-- Opening Marker --

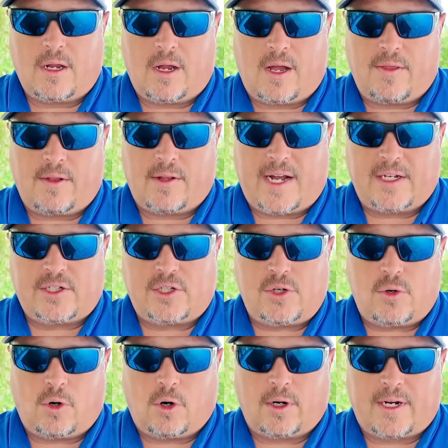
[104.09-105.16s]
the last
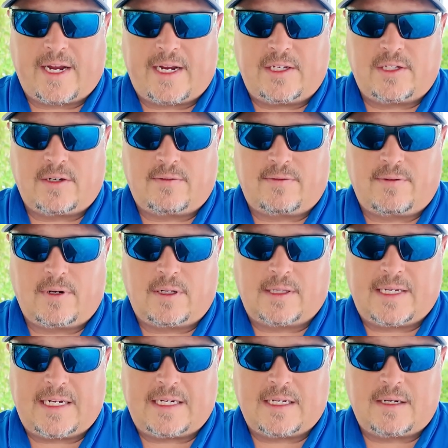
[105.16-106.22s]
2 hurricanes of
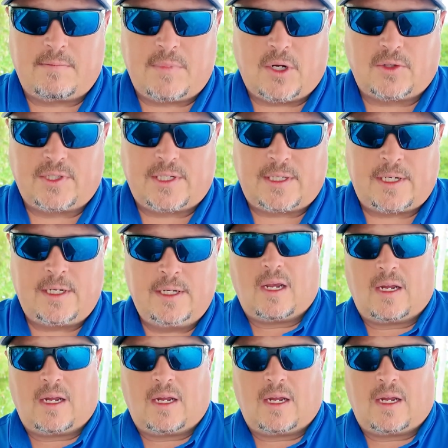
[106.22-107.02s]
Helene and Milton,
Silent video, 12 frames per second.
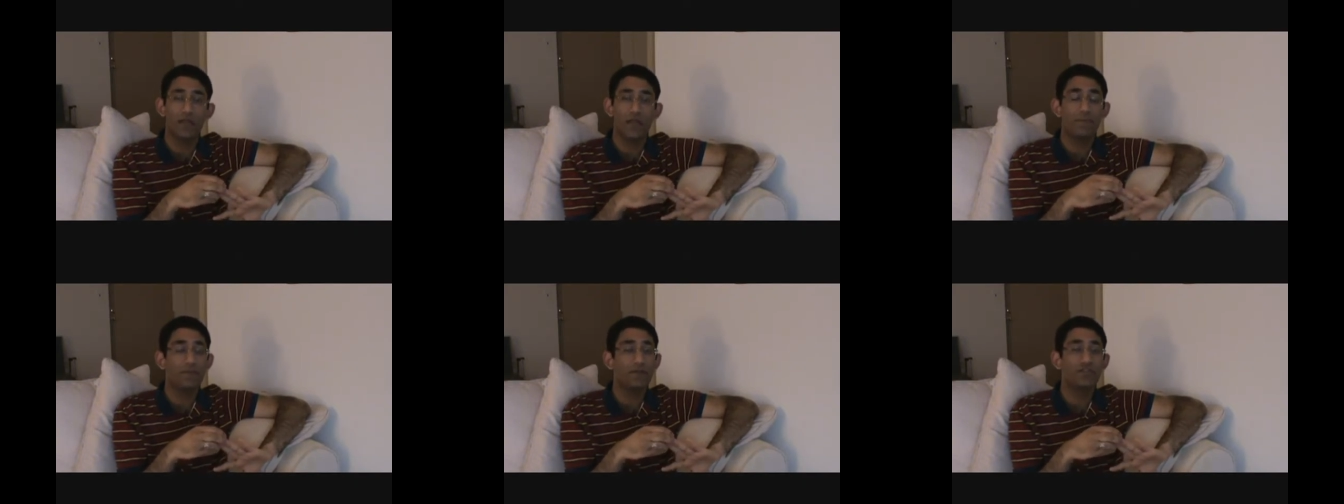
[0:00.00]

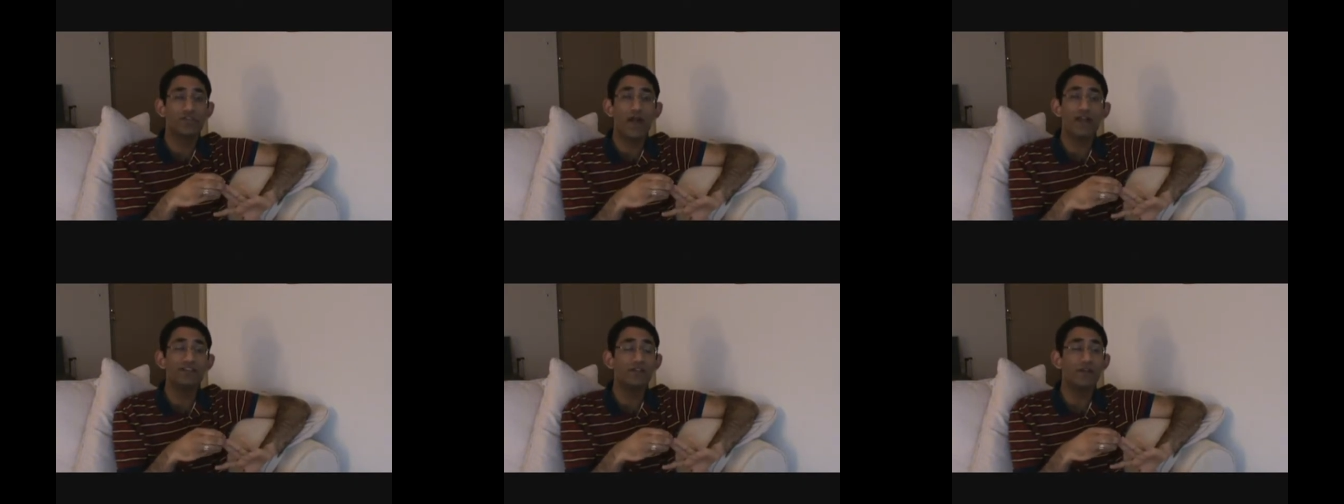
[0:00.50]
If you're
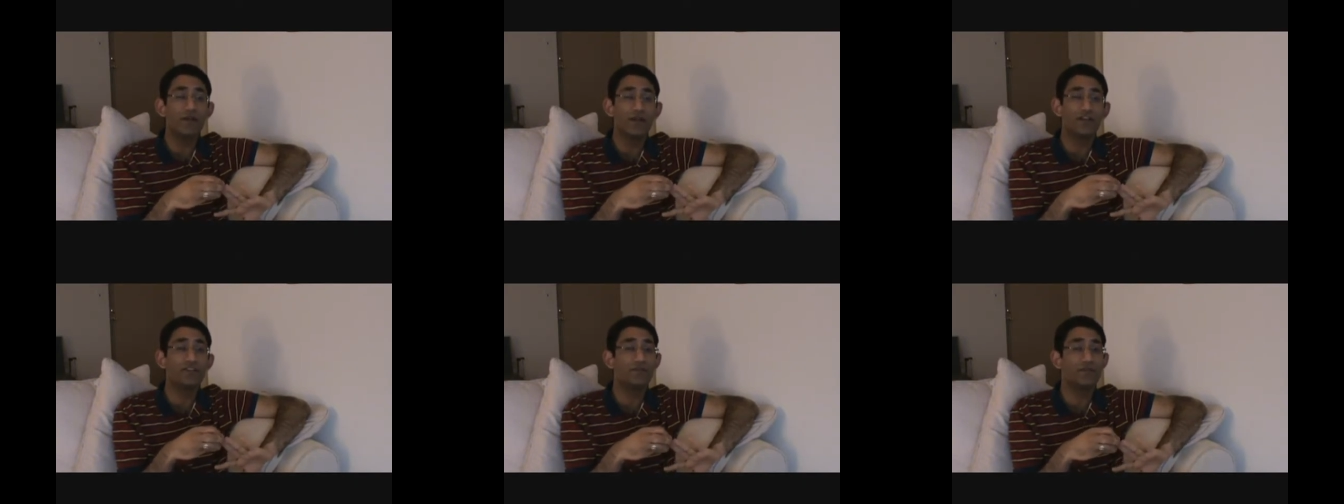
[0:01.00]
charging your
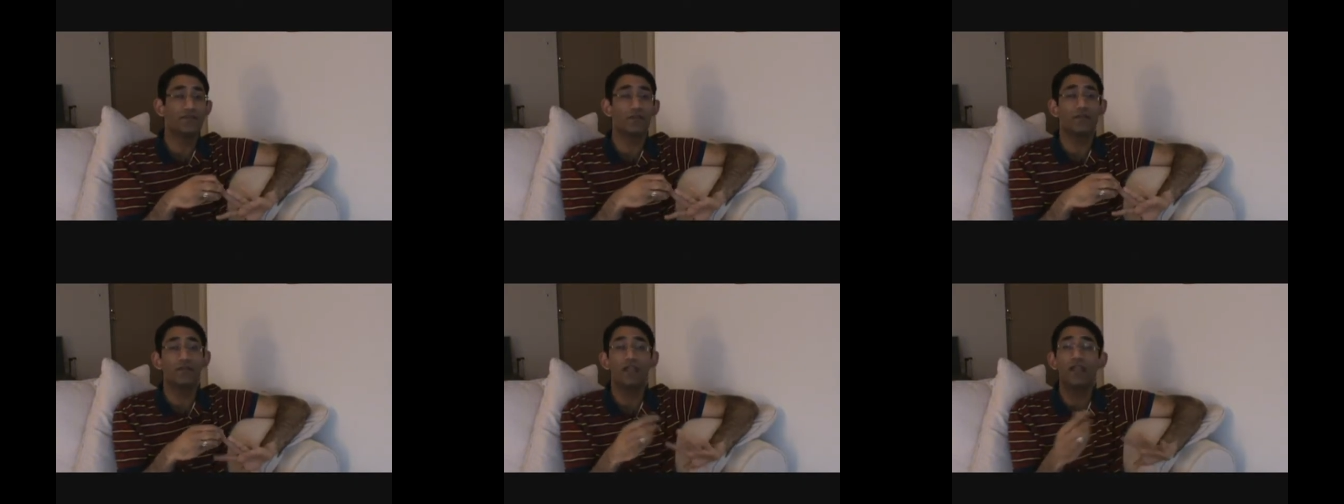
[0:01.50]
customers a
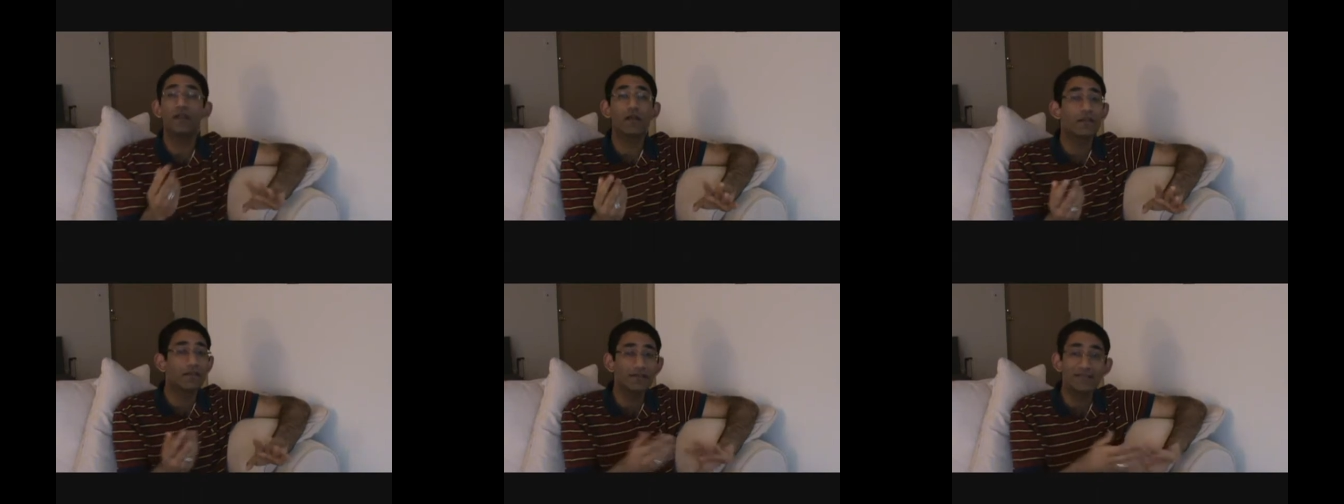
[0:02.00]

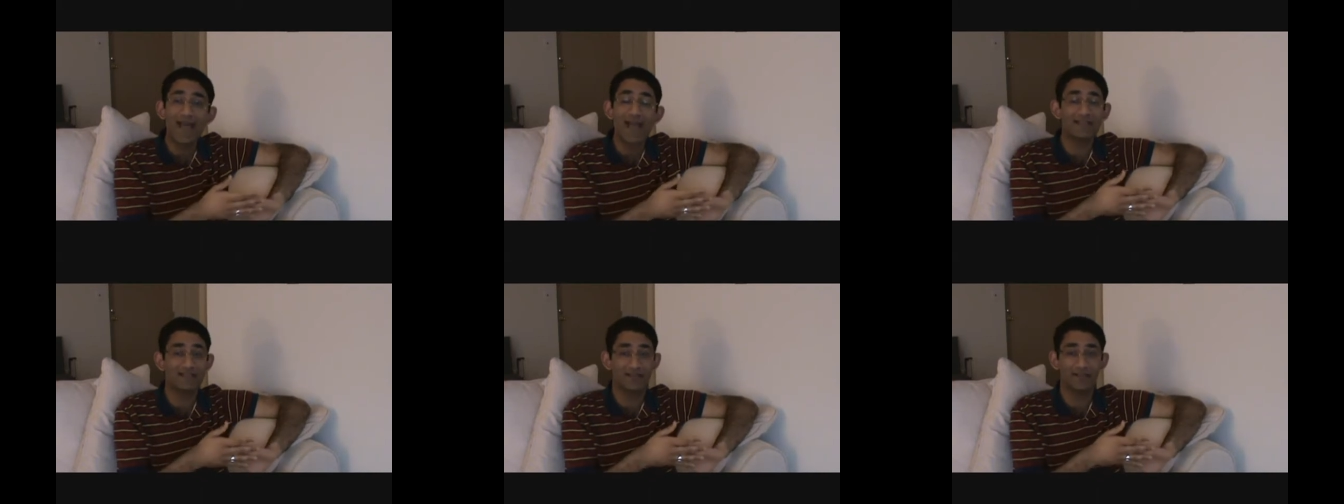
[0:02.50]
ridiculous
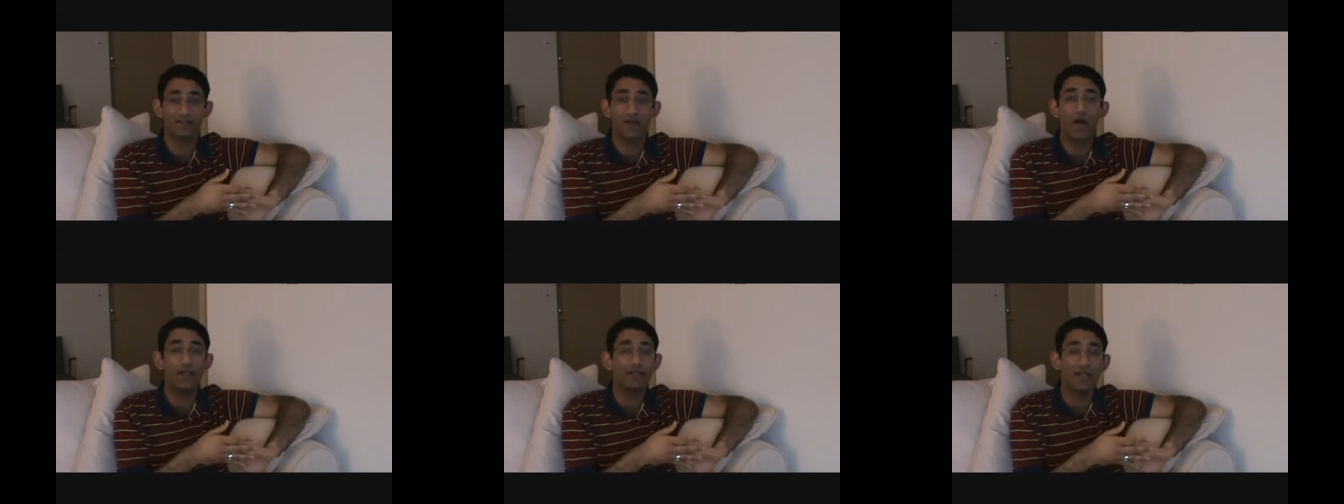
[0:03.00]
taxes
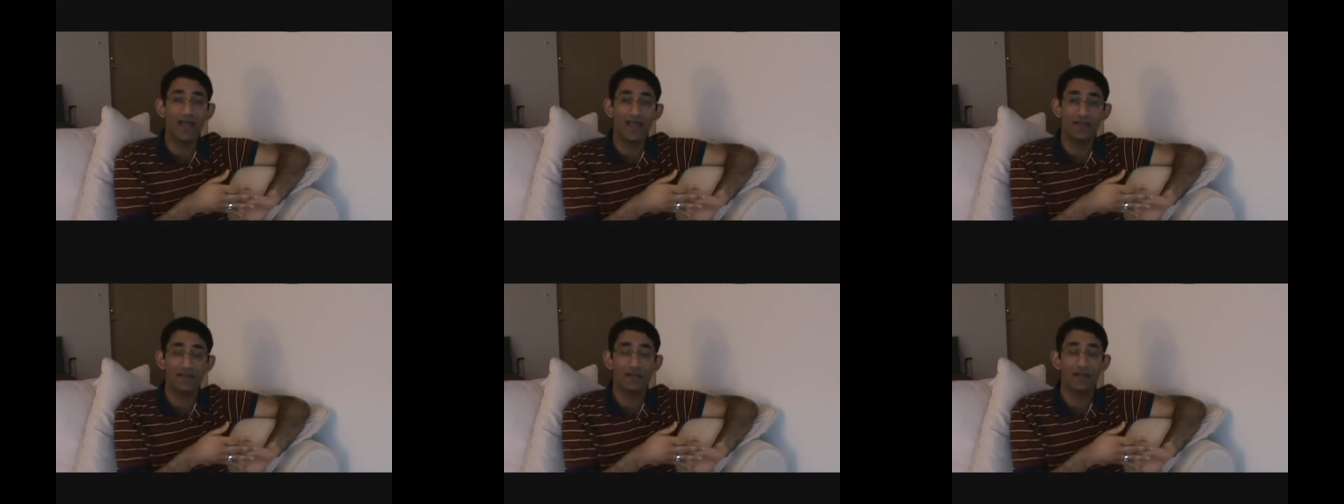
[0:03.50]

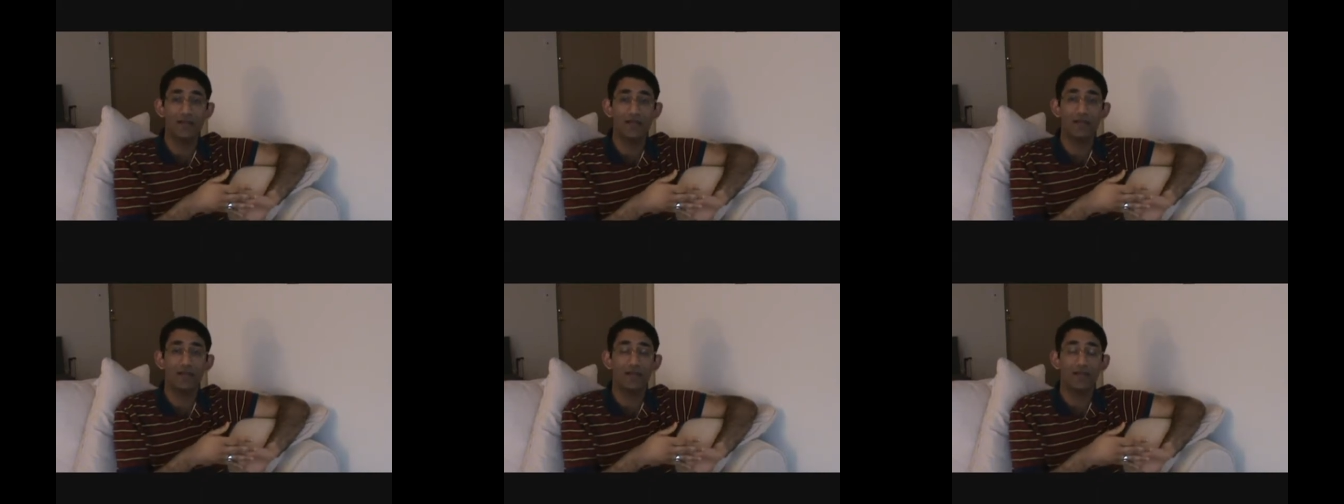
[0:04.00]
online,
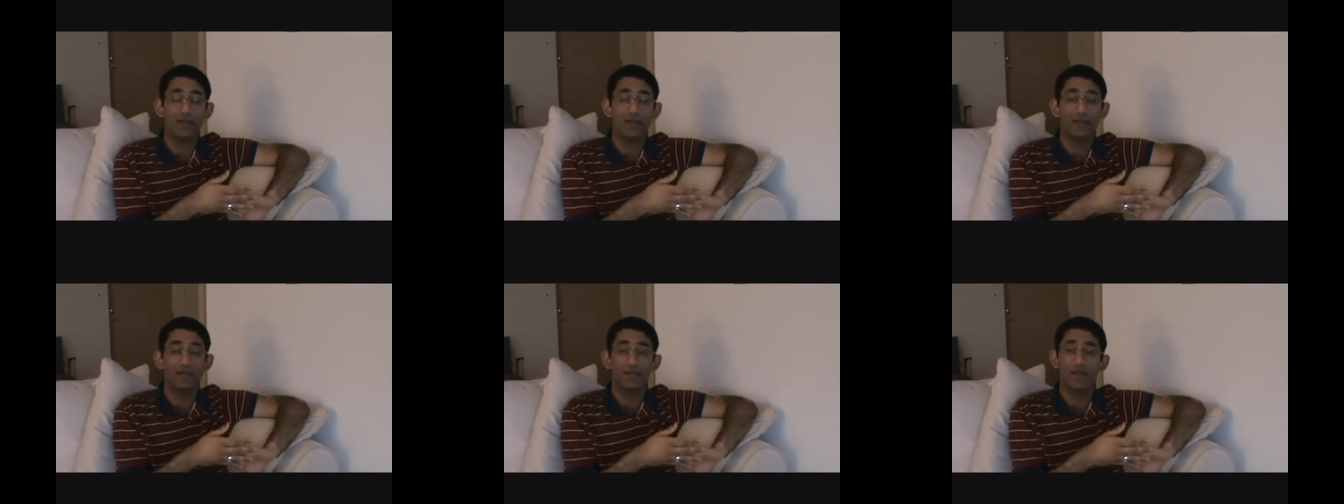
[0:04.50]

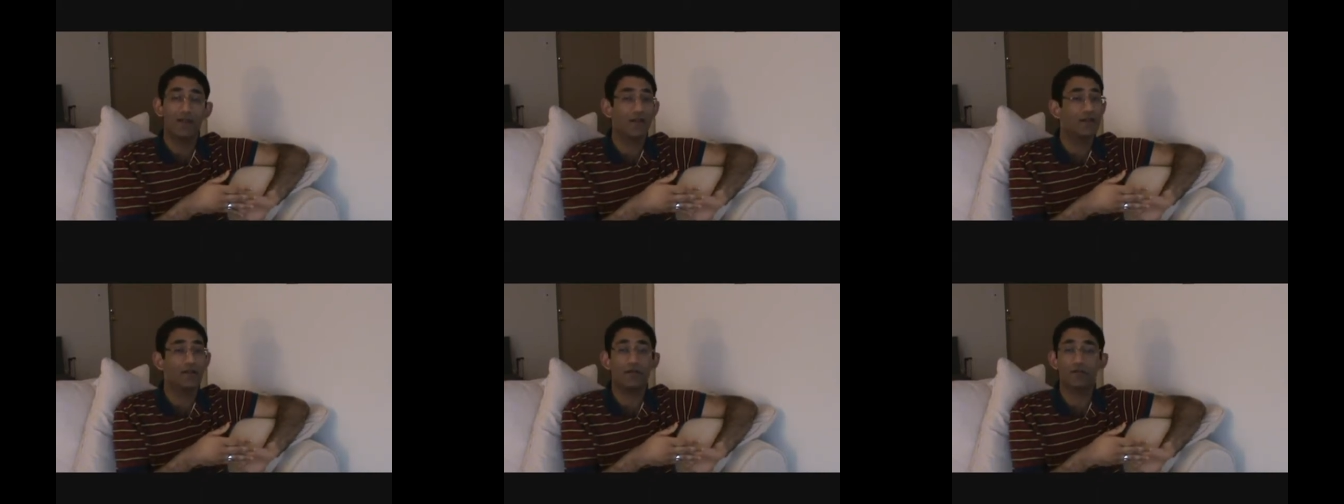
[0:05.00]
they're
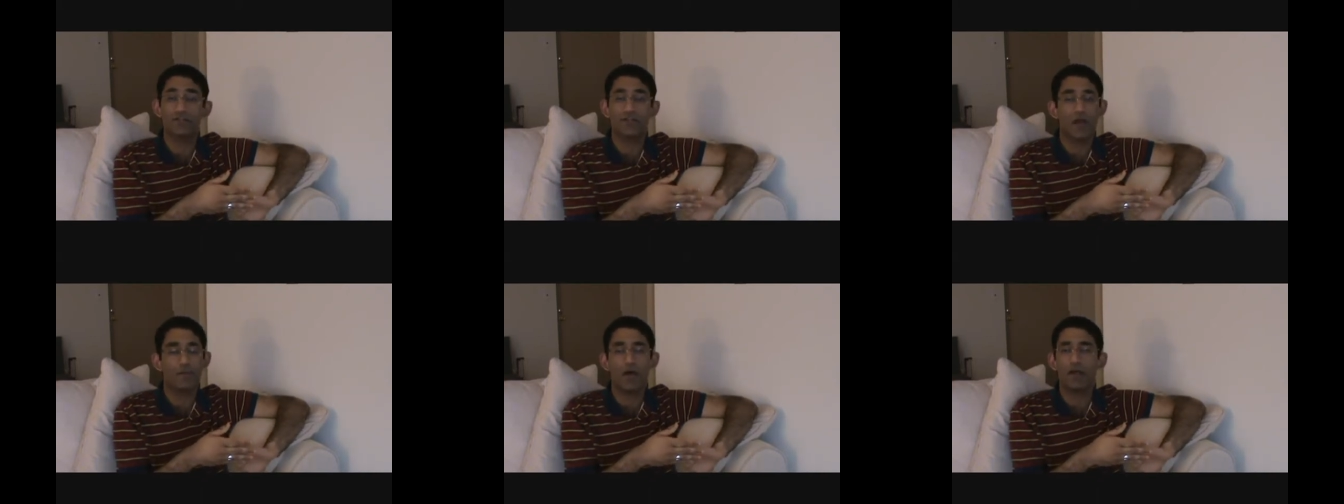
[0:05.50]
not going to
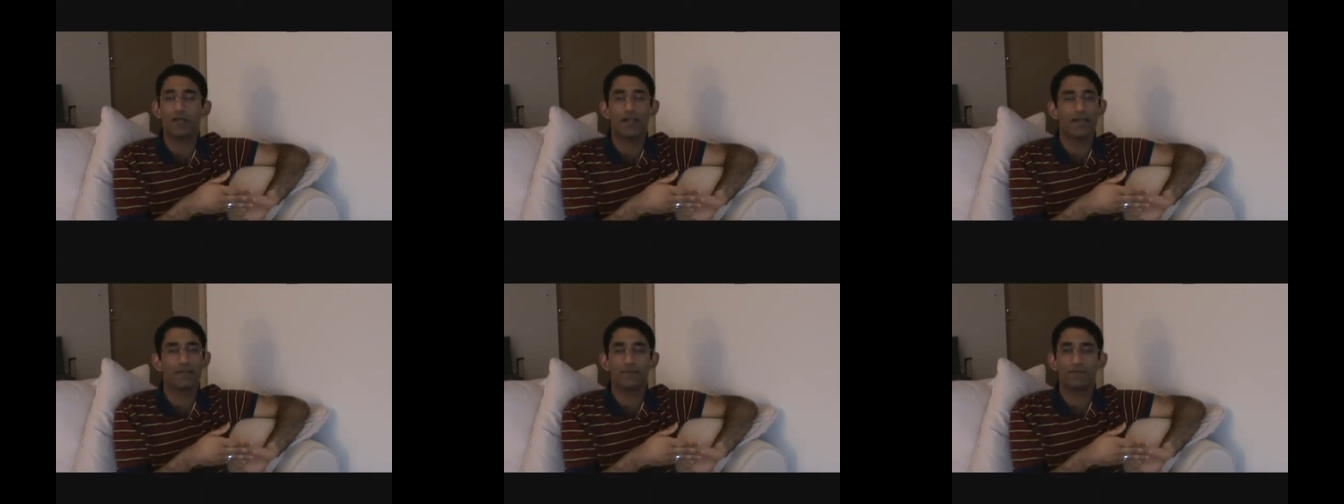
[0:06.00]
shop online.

-- Closing Marker --

* **TASK DIRECTIONS**: Pictures in the records above are to be left out of an otherwise exact copy.

* **ANSWER TO THIS PROBLEM**:
[104.09-105.16s]
the last
[105.16-106.22s]
2 hurricanes of
[106.22-107.02s]
Helene and Milton,
Silent video, 12 frames per second.
[0:00.00]

[0:00.50]
If you're
[0:01.00]
charging your
[0:01.50]
customers a
[0:02.00]

[0:02.50]
ridiculous
[0:03.00]
taxes
[0:03.50]

[0:04.00]
online,
[0:04.50]

[0:05.00]
they're
[0:05.50]
not going to
[0:06.00]
shop online.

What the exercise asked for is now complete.